Here are some entries; quote each one exactly.

*** Records provided Section Begins ***

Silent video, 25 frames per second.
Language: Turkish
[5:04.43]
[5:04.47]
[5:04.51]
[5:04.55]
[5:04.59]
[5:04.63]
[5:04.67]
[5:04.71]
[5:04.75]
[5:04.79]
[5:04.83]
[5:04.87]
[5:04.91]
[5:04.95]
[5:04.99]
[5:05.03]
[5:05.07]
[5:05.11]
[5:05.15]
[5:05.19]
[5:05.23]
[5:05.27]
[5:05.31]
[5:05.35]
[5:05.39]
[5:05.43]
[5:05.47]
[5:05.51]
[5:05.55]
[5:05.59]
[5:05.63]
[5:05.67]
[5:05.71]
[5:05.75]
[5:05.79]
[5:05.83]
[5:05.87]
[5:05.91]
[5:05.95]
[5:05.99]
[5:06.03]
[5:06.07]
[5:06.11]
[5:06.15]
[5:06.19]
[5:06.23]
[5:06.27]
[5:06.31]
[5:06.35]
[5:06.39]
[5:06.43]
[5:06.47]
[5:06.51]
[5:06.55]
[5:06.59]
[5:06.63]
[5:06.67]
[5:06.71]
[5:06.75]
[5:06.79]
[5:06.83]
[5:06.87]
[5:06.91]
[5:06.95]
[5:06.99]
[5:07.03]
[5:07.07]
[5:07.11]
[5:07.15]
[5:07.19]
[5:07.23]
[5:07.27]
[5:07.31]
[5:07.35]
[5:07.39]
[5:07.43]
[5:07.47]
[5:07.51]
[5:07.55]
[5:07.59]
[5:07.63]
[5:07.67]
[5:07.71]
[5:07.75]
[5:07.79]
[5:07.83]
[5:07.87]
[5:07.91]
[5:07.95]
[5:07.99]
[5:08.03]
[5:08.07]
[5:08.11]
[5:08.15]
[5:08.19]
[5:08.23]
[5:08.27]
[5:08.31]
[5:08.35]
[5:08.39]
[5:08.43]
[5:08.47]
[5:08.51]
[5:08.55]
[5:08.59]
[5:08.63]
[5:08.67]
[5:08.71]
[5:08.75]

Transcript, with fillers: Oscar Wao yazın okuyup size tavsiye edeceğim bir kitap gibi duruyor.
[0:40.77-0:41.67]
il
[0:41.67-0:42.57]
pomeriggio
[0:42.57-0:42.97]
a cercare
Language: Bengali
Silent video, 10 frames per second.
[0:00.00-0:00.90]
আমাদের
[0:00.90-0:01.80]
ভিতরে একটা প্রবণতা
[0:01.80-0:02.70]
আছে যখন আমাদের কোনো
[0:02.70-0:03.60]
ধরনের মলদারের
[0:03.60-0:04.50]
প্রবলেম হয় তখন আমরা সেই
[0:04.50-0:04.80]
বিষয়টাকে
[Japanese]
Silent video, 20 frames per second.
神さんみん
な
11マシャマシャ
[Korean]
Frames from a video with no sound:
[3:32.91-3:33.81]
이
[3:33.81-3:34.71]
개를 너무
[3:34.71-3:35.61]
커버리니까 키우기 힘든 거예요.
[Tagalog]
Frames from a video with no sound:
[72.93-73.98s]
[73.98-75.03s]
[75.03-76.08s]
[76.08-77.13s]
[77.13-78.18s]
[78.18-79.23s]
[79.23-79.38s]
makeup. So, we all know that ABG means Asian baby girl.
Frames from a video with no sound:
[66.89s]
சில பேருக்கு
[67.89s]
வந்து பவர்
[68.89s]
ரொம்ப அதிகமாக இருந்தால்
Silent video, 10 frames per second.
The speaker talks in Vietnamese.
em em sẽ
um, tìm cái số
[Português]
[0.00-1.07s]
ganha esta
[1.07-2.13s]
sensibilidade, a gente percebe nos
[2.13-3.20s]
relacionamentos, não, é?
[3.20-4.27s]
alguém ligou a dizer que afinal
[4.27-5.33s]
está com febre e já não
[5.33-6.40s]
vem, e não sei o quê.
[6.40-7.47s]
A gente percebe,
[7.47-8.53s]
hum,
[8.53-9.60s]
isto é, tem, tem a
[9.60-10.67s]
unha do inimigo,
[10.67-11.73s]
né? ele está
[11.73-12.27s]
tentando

*** Records provided Section Ends ***

# Response to this exercise
Silent video, 25 frames per second.
Language: Turkish
[5:04.43]
[5:04.47]
[5:04.51]
[5:04.55]
[5:04.59]
[5:04.63]
[5:04.67]
[5:04.71]
[5:04.75]
[5:04.79]
[5:04.83]
[5:04.87]
[5:04.91]
[5:04.95]
[5:04.99]
[5:05.03]
[5:05.07]
[5:05.11]
[5:05.15]
[5:05.19]
[5:05.23]
[5:05.27]
[5:05.31]
[5:05.35]
[5:05.39]
[5:05.43]
[5:05.47]
[5:05.51]
[5:05.55]
[5:05.59]
[5:05.63]
[5:05.67]
[5:05.71]
[5:05.75]
[5:05.79]
[5:05.83]
[5:05.87]
[5:05.91]
[5:05.95]
[5:05.99]
[5:06.03]
[5:06.07]
[5:06.11]
[5:06.15]
[5:06.19]
[5:06.23]
[5:06.27]
[5:06.31]
[5:06.35]
[5:06.39]
[5:06.43]
[5:06.47]
[5:06.51]
[5:06.55]
[5:06.59]
[5:06.63]
[5:06.67]
[5:06.71]
[5:06.75]
[5:06.79]
[5:06.83]
[5:06.87]
[5:06.91]
[5:06.95]
[5:06.99]
[5:07.03]
[5:07.07]
[5:07.11]
[5:07.15]
[5:07.19]
[5:07.23]
[5:07.27]
[5:07.31]
[5:07.35]
[5:07.39]
[5:07.43]
[5:07.47]
[5:07.51]
[5:07.55]
[5:07.59]
[5:07.63]
[5:07.67]
[5:07.71]
[5:07.75]
[5:07.79]
[5:07.83]
[5:07.87]
[5:07.91]
[5:07.95]
[5:07.99]
[5:08.03]
[5:08.07]
[5:08.11]
[5:08.15]
[5:08.19]
[5:08.23]
[5:08.27]
[5:08.31]
[5:08.35]
[5:08.39]
[5:08.43]
[5:08.47]
[5:08.51]
[5:08.55]
[5:08.59]
[5:08.63]
[5:08.67]
[5:08.71]
[5:08.75]

Transcript, with fillers: Oscar Wao yazın okuyup size tavsiye edeceğim bir kitap gibi duruyor.
[0:40.77-0:41.67]
il
[0:41.67-0:42.57]
pomeriggio
[0:42.57-0:42.97]
a cercare
Language: Bengali
Silent video, 10 frames per second.
[0:00.00-0:00.90]
আমাদের
[0:00.90-0:01.80]
ভিতরে একটা প্রবণতা
[0:01.80-0:02.70]
আছে যখন আমাদের কোনো
[0:02.70-0:03.60]
ধরনের মলদারের
[0:03.60-0:04.50]
প্রবলেম হয় তখন আমরা সেই
[0:04.50-0:04.80]
বিষয়টাকে
[Japanese]
Silent video, 20 frames per second.
神さんみん
な
11マシャマシャ
[Korean]
Frames from a video with no sound:
[3:32.91-3:33.81]
이
[3:33.81-3:34.71]
개를 너무
[3:34.71-3:35.61]
커버리니까 키우기 힘든 거예요.
[Tagalog]
Frames from a video with no sound:
[72.93-73.98s]
[73.98-75.03s]
[75.03-76.08s]
[76.08-77.13s]
[77.13-78.18s]
[78.18-79.23s]
[79.23-79.38s]
makeup. So, we all know that ABG means Asian baby girl.
Frames from a video with no sound:
[66.89s]
சில பேருக்கு
[67.89s]
வந்து பவர்
[68.89s]
ரொம்ப அதிகமாக இருந்தால்
Silent video, 10 frames per second.
The speaker talks in Vietnamese.
em em sẽ
um, tìm cái số
[Português]
[0.00-1.07s]
ganha esta
[1.07-2.13s]
sensibilidade, a gente percebe nos
[2.13-3.20s]
relacionamentos, não, é?
[3.20-4.27s]
alguém ligou a dizer que afinal
[4.27-5.33s]
está com febre e já não
[5.33-6.40s]
vem, e não sei o quê.
[6.40-7.47s]
A gente percebe,
[7.47-8.53s]
hum,
[8.53-9.60s]
isto é, tem, tem a
[9.60-10.67s]
unha do inimigo,
[10.67-11.73s]
né? ele está
[11.73-12.27s]
tentando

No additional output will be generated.